Monday, February 23, 2009

A Mathematical Pariah Part II

So, in a previous post, I had mentioned that, because I committed the grave offense of taking an extra year to graduate, I was stripped of my stipend and my office. Both of these, while upsetting, made sense to me. However, the thing that did not was that they went through the extra effort of taking my picture down from the graduate students bulletin board. I finally got an explanation why this happened: apparently, according to our esteemed secretaries, I am no longer a mathematics graduate student.

Never mind the fact that I am still living in graduate housing. Never mind the fact that I still can register for research credit as a grad student. Never mind the fact that it was a member of the mathematics faculty who had to sign off on my tuition waver for the year. Never mind the fact that the department still lists me here! Never mind the fact that I still have a department mailbox and receive my bursars bill from the university there. Never mind the fact that nearly every other department on campus has its students take far longer than 5 years (I know of physics students who have taken more than a decade) to finish, and yet they have no problem counting these students as their own.

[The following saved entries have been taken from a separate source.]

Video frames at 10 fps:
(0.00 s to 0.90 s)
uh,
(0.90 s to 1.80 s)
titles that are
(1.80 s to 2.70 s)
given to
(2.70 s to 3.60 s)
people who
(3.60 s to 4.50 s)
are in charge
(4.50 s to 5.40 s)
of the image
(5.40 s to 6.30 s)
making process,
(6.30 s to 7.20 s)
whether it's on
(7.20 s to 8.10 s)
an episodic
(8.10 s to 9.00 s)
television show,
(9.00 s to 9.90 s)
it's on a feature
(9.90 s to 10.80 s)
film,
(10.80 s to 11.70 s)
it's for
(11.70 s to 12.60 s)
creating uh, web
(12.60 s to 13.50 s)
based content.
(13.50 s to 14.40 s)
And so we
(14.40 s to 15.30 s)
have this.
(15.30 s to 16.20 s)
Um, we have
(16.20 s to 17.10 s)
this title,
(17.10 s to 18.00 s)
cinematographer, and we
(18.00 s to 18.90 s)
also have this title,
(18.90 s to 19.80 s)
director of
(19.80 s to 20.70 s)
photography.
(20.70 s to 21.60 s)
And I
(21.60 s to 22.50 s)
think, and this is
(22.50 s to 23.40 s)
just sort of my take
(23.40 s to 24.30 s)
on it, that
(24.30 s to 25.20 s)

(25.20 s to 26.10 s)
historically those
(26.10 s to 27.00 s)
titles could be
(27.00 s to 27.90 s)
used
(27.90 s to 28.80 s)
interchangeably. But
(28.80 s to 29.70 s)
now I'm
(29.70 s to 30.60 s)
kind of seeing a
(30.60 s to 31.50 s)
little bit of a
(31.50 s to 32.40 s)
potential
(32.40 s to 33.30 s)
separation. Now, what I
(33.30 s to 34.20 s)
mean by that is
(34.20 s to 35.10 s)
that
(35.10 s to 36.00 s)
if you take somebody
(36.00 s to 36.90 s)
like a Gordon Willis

Nope, according to the supreme dictators of all things mathematical, I am no longer a member of the department. Because I dared take one extra year to graduate. And when I mentioned this, one of our secretaries exclaimed "well you had five years to finish, most people finish by then!" Of course, I am willing to be all that I own (not a lot, granted) that she couldn't even pass a difficult undergraduate math course, let alone make it through the qualifying and candidacy exams.

If that last comment seemed a bit pissy, that is because I am pissed! I still meet with my advisor, work on my thesis, earn my 36 credits a term, and go to combinatorics seminars. Yet a woman who wouldn't know abstract mathematics if it snuck up on her and bit her in the you know where gets to decide that I took too long to graduate, so I must no longer be a mathematics student. Some world we live in.